- _WHAT IS BEING ASKED_
Tally the lines in the records below that contain "with" and return only the result.

BEGIN

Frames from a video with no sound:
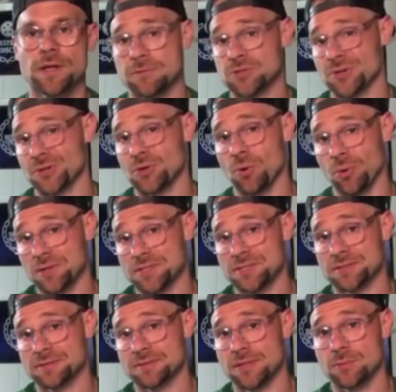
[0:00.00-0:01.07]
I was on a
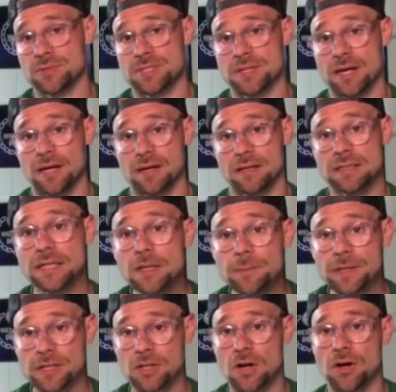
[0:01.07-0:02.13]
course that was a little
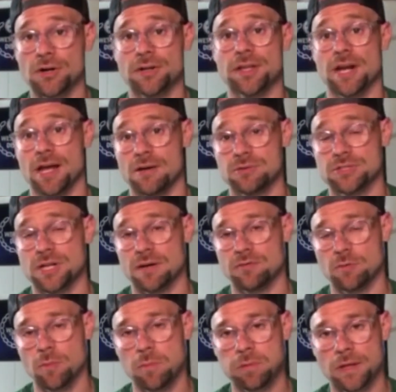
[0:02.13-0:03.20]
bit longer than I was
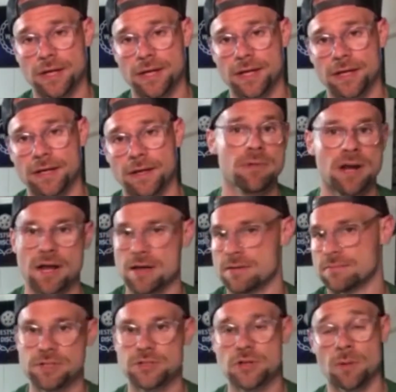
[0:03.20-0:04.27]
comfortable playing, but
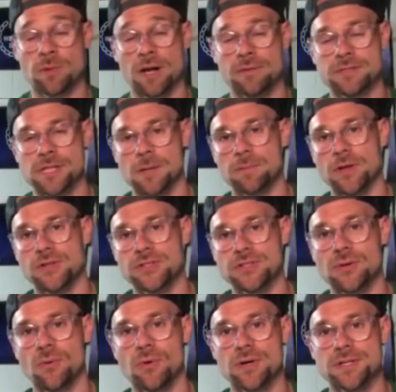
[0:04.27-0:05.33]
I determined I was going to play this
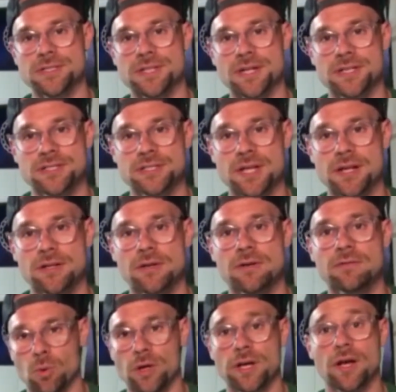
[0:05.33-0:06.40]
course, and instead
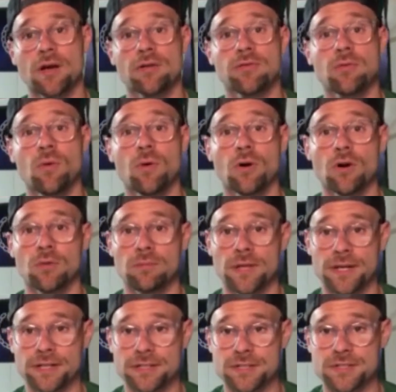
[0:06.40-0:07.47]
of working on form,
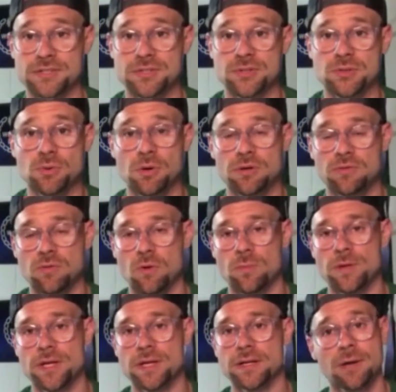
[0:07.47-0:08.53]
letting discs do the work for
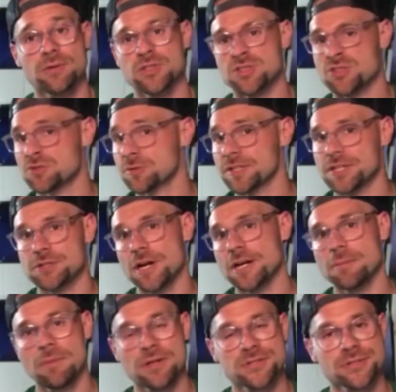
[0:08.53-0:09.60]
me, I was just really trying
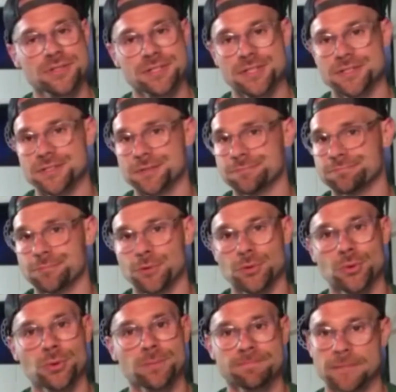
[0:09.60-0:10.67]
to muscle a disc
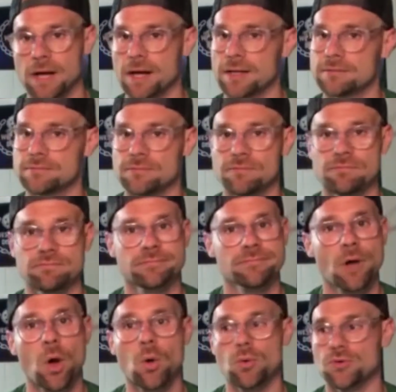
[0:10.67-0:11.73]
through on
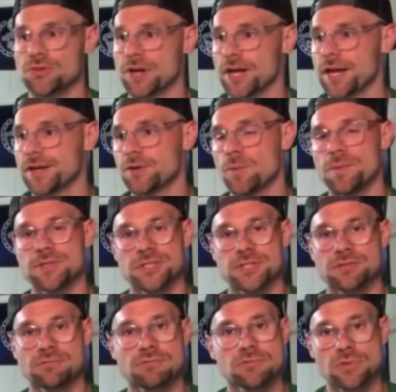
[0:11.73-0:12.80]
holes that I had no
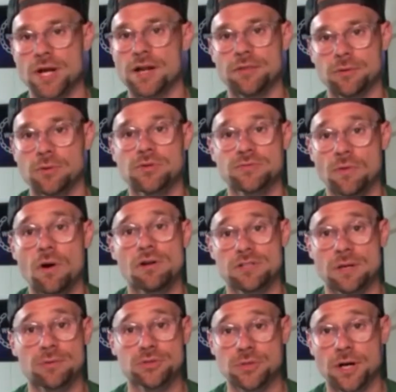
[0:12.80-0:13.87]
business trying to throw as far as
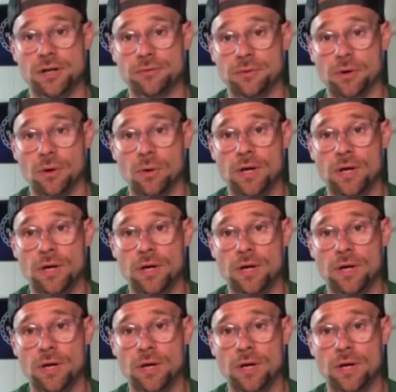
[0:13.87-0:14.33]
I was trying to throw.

END
BEGIN

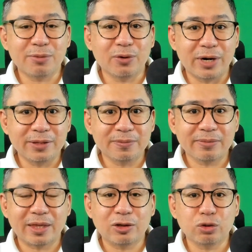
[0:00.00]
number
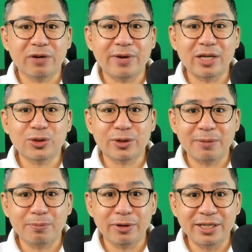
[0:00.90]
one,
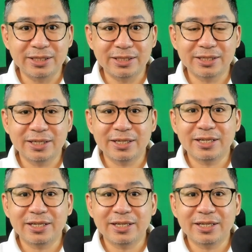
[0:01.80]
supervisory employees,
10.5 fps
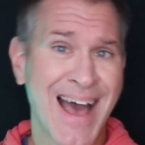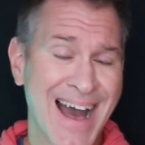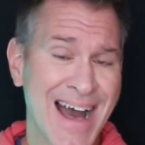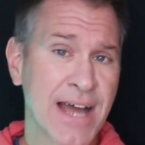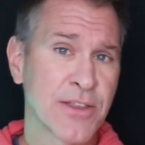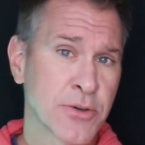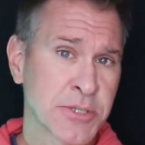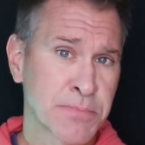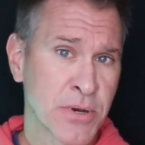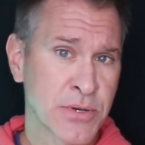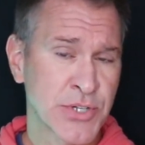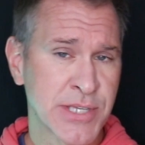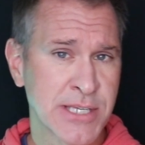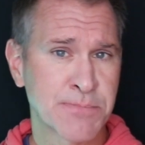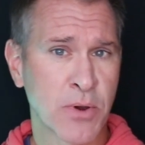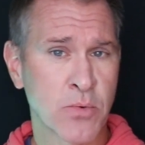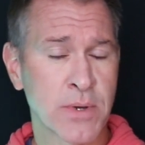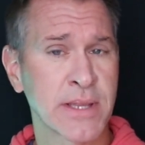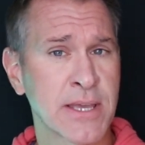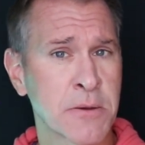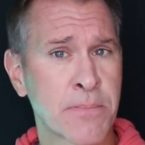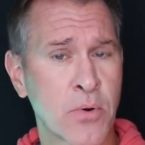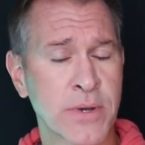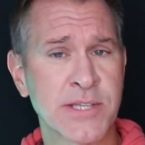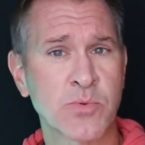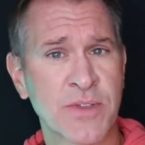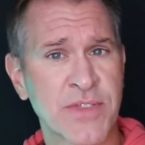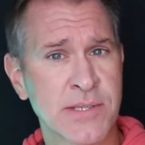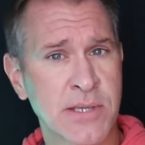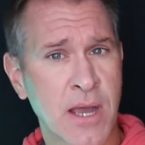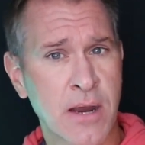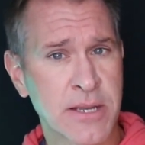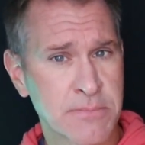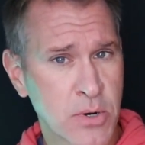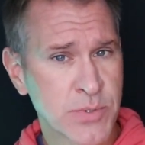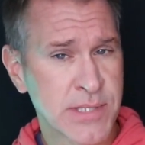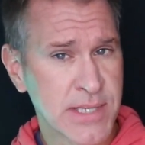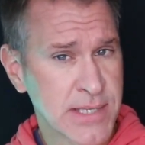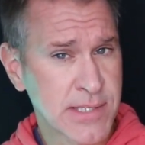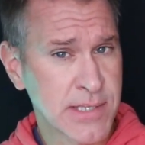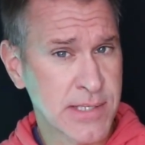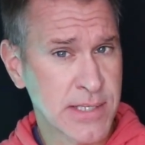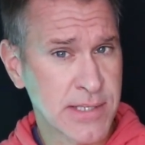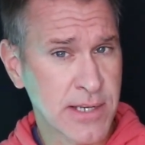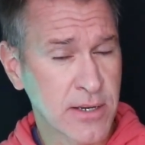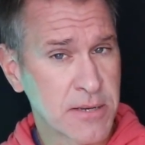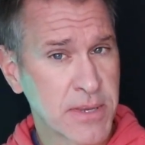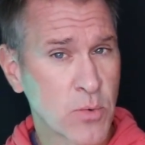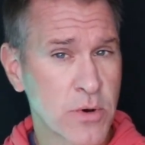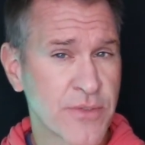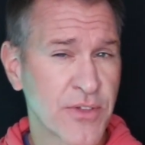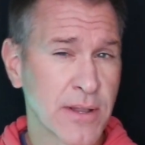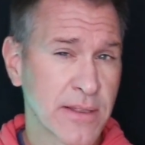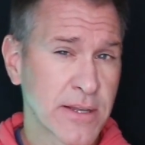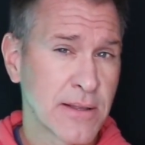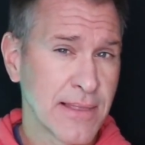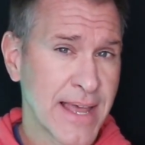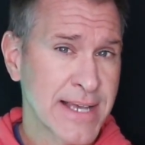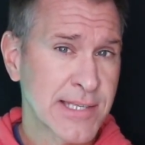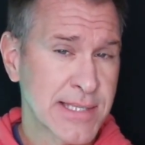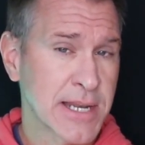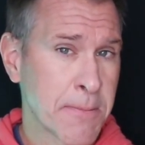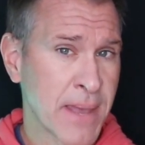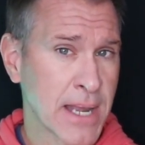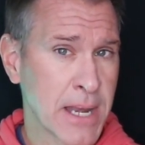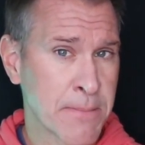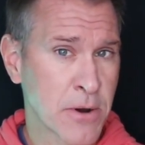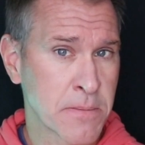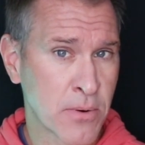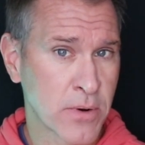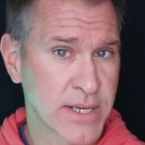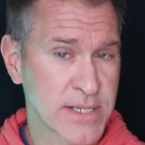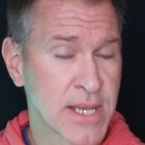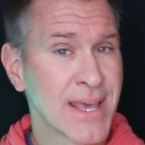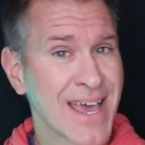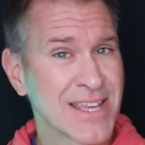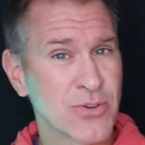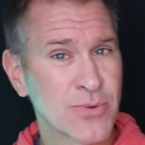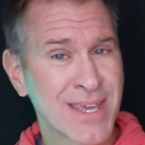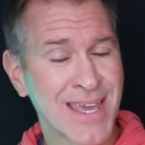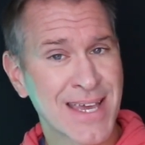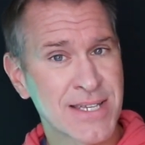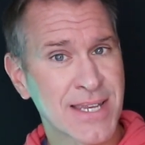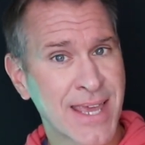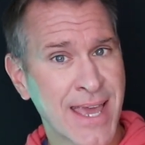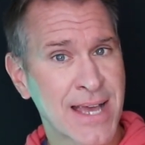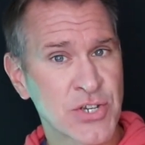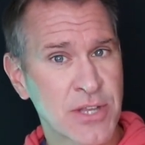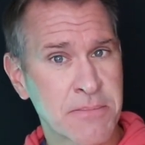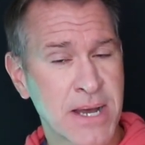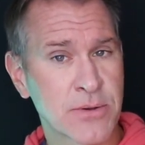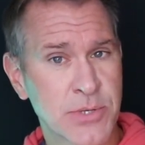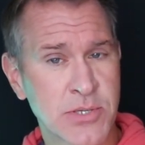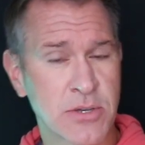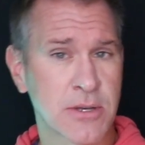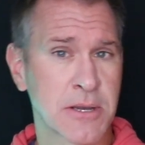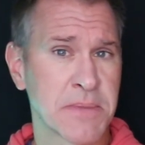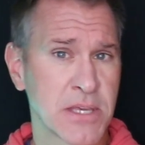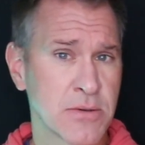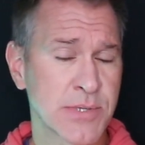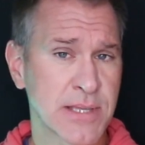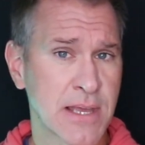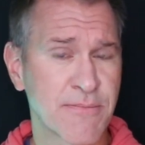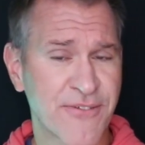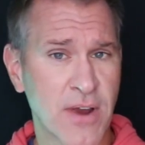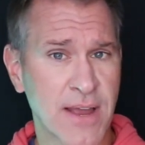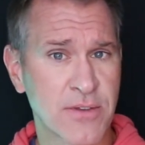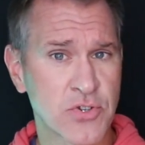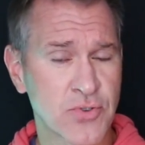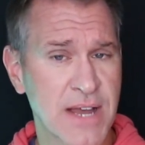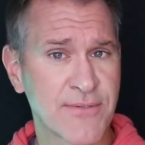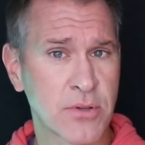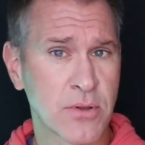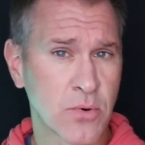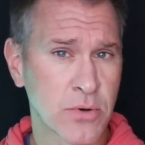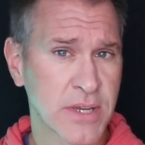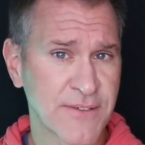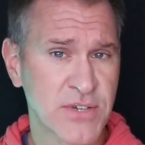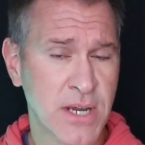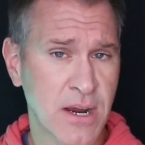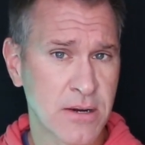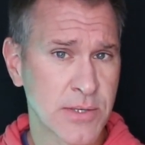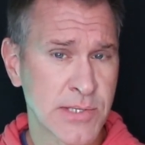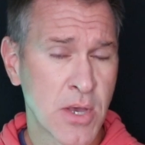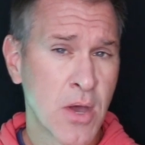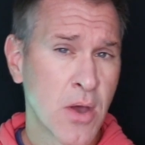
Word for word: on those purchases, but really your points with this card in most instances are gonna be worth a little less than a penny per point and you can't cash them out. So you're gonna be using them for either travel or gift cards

END

- _RESULT OF THE EXERCISE_
2